■ **Task directions**: Once you find the line with "[33:16.57-33:16.97]", transcribe it and all the lines that follow to the end of the data, exactly as written; skip any pictures.

■ **Input for this task**:
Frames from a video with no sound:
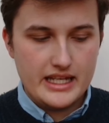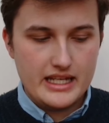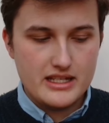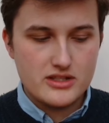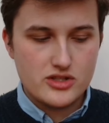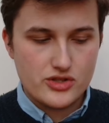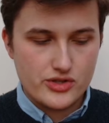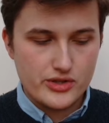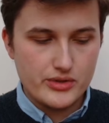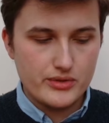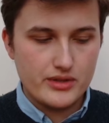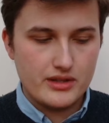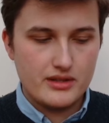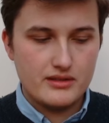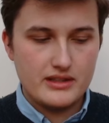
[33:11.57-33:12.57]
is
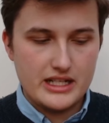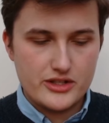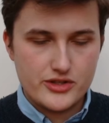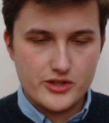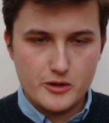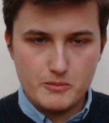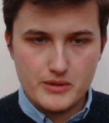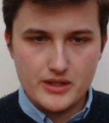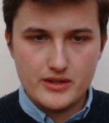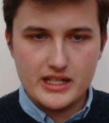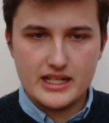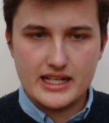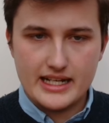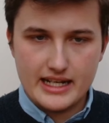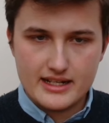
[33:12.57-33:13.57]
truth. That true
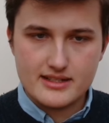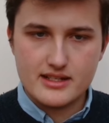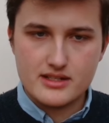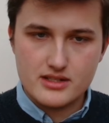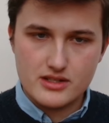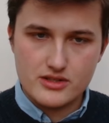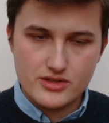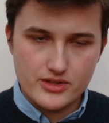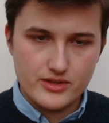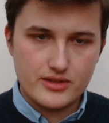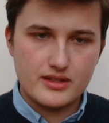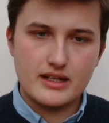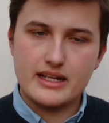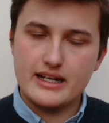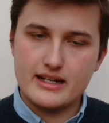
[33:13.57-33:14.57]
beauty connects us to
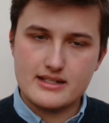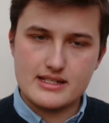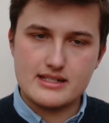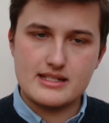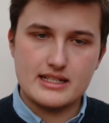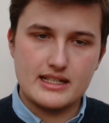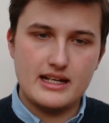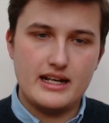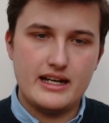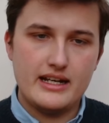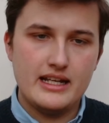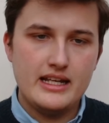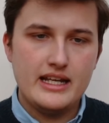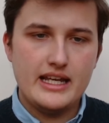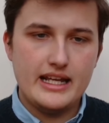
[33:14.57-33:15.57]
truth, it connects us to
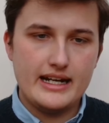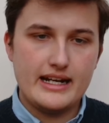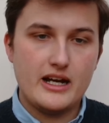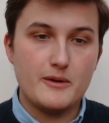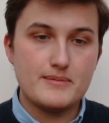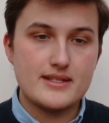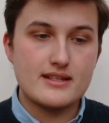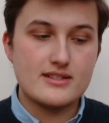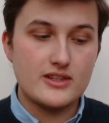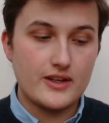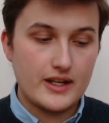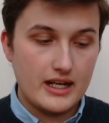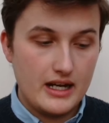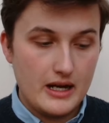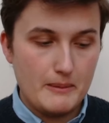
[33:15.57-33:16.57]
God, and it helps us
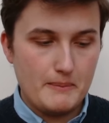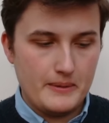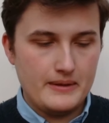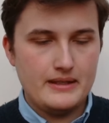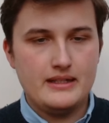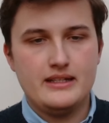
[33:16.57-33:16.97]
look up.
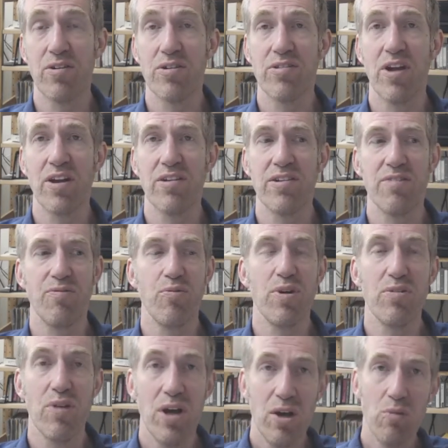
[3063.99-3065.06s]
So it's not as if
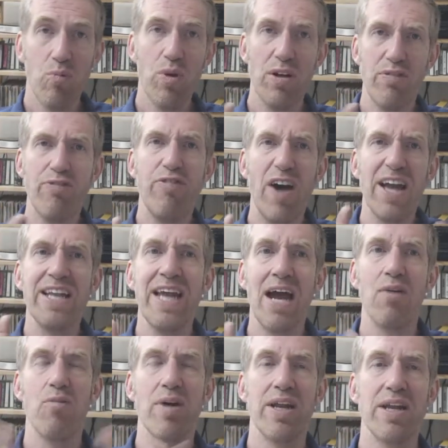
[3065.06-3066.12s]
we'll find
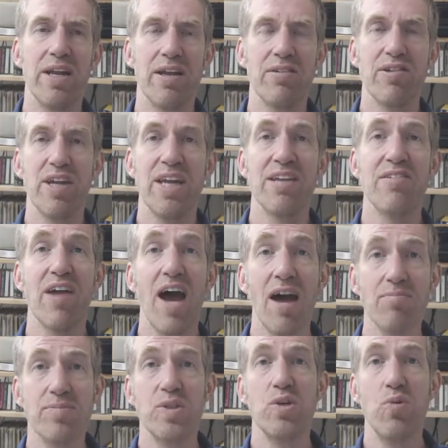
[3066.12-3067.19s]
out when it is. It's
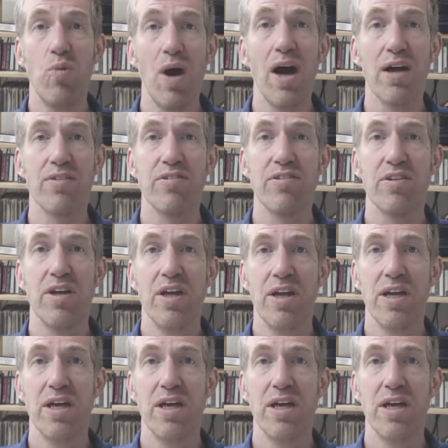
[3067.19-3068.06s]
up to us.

■ **Written answer**:
[33:16.57-33:16.97]
look up.
[3063.99-3065.06s]
So it's not as if
[3065.06-3066.12s]
we'll find
[3066.12-3067.19s]
out when it is. It's
[3067.19-3068.06s]
up to us.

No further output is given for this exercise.